Jakarta – Legislator Partai Kebangkitan Bangsa (PKB) Syaiful Huda sedang menginisiasi Rancangan Undang-Undang (RUU) tentang Pekerja Gig di Indonesia. Inisiatif ini penting dilakukan untuk melindungi hak-hak pekerja yang semakin meningkat dalam ekosistem digital.
Huda mengungkapkan bahwa dalam era digitalisasi yang pesat, jumlah pekerja dalam ekonomi gig telah meningkat. Dia menekankan perlunya regulasi untuk memastikan kesejahteraan mereka di tengah ketidakpastian yang ada.
Dalam diskusi mengenai inisiatif ini, Syaiful Huda menjelaskan bahwa draf RUU tersebut dibangun berdasarkan tiga pilar utama. Pertama, perlindungan hak dasar bagi pekerja yang berkontribusi dalam dunia digital.

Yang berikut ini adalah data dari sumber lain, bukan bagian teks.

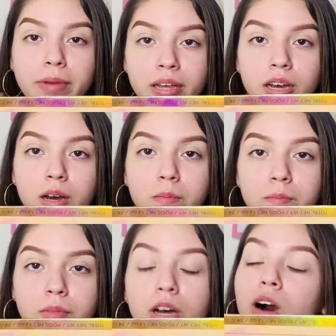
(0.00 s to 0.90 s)

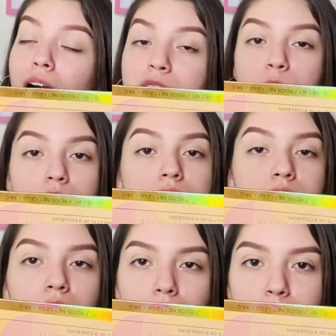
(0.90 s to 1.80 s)
makeup, as well
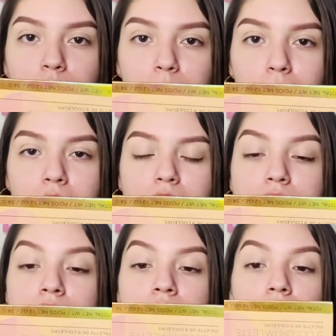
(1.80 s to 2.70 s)
as the eyebrow
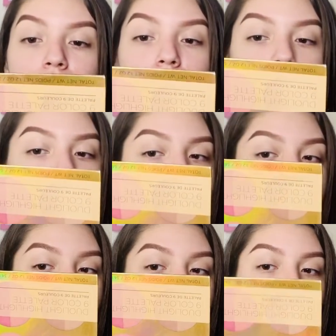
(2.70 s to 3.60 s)
products.
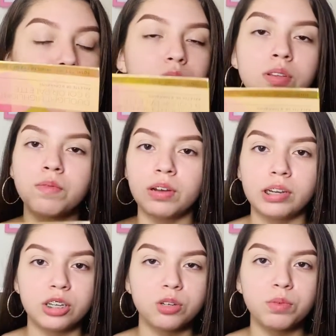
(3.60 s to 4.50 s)
Because if you use the
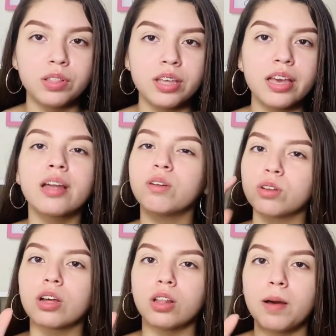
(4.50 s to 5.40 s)
foundation with it, it'll
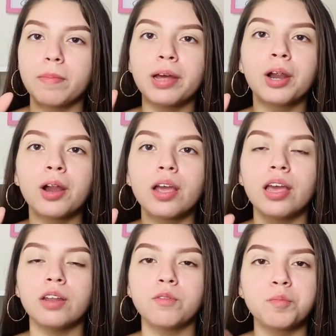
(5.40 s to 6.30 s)
look a lot better.
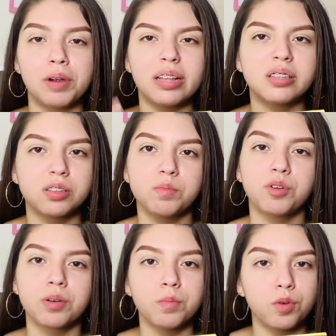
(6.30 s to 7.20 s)
And if you practice
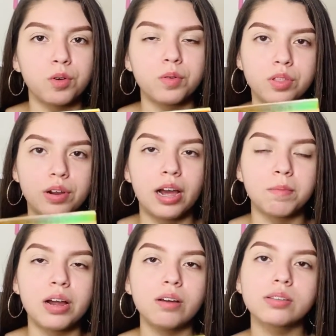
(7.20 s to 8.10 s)
more and more with your
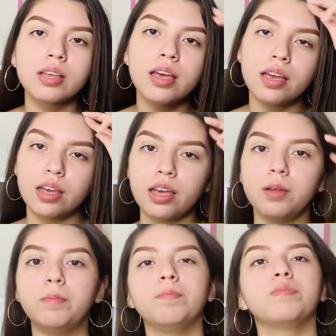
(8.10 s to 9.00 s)
eyebrows,
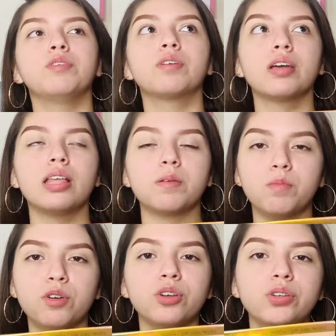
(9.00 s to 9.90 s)
you'll get like
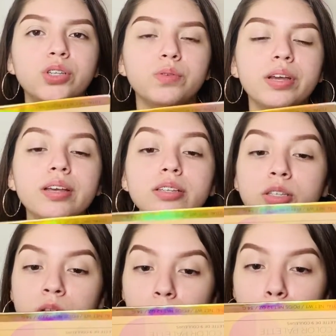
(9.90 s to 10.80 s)
more used to it.
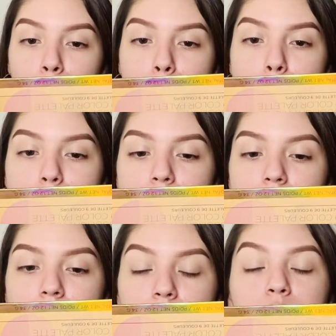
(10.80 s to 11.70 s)
So
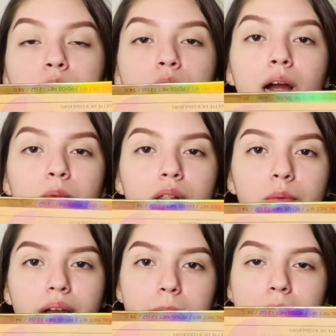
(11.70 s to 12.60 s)
therefore, I really
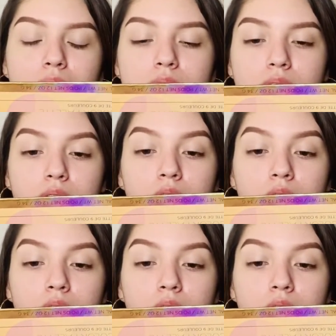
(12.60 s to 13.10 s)
recommend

Selain itu, RUU tersebut juga berupaya memberikan kejelasan mengenai kewajiban bagi aplikasi yang memfasilitasi pekerja gig. Ketiga, fokus utama adalah menjamin keselamatan publik yang terkait dengan aktivitas pekerja tersebut.
Perkembangan Ekonomi Gig di Indonesia dan Dampaknya
Perkembangan ekonomi gig di Indonesia mencerminkan perubahan besar dalam struktur pekerjaan. Banyak orang saat ini bekerja dalam sektor yang sebelumnya tidak terduga, seperti transportasi daring dan layanan berbasis aplikasi.
Dari sektor transportasi, misalnya, telah muncul platform-platform besar yang menghubungkan pengemudi dengan penumpang. Jutaan mitra pengemudi beroperasi dengan menggunakan aplikasi seperti Gojek dan Grab, mengubah cara orang berpergian dan bekerja.
Namun, tidak hanya sektor transportasi saja yang berkembang pesat. Beragam profesi digital lainnya seperti influencer dan konten kreator juga muncul, menunjukkan bahwa dunia kerja mengalami transformasi yang tidak terbendung.
Sayangnya, meskipun jumlah pekerja dalam sektor ini terus meningkat, regulasi yang ada saat ini masih belum mampu mengakomodasi kebutuhan mereka. Ketiadaan payung hukum telah menempatkan banyak pekerja dalam keadaan rentan.
Kebutuhan Hukum untuk Pekerja Gig
Tidak adanya perlindungan hukum yang jelas menyebabkan pekerja gig menghadapi risiko yang signifikannya. Sebagian besar pekerja ini tidak memiliki fasilitas kesehatan, jaminan sosial, atau kepastian hukum dalam hubungan kerja mereka.
Dalam konteks ini, Undang-Undang Ketenagakerjaan yang berlaku saat ini tidak mencakup klasifikasi sebagai pekerja formal. Hal ini menjadi masalah bagi jutaan orang yang bergantung pada pekerjaan ini untuk memenuhi kebutuhan sehari-hari.
Penting bagi legislator untuk mempercepat pengesahan RUU ini agar perlindungan hukum bagi pekerja gig dapat segera terwujud. Hal ini juga menjadi langkah fundamental dalam menciptakan iklim kerja yang lebih adil.
Dengan adanya UU tersebut, diharapkan akan ada regulasi yang mampu melindungi hak-hak para pekerja gig. Inisiatif ini bisa menjadi langkah awal untuk mengatur sektor yang selama ini belum mendapatkan perhatian yang cukup.
Implikasi bagi Masa Depan Pekerja Gig dan Perusahaan Aplikasi
Pengesahan RUU Pekerja Gig diharapkan dapat membawa perubahan positif bagi pekerja dan perusahaan aplikasi. Dengan adanya peraturan yang jelas, pekerja akan melaksanakan tugasnya dengan lebih tenang, sedangkan perusahaan juga bisa beroperasi dengan lebih bertanggung jawab.
Perusahaan yang mempekerjakan pekerja gig harus memahami bahwa adanya tanggung jawab sosial. Mereka tidak hanya memfasilitasi pekerjaan, tetapi juga harus memastikan bahwa hak-hak pekerja dihormati.
Selain itu, regulasi tersebut juga akan berkontribusi pada pengembangan ekosistem yang lebih berkelanjutan. Pekerja yang terlindungi memiliki potensi lebih besar untuk berkarya, yang pada akhirnya akan berdampak positif pada perekonomian.
Diskusi tentang RUU ini menjadi indikator bahwa pemerintah semakin serius dalam memperhatikan nasib pekerja gig. Langkah-langkah proaktif harus dilakukan agar perlindungan yang diinginkan dapat segera terwujud.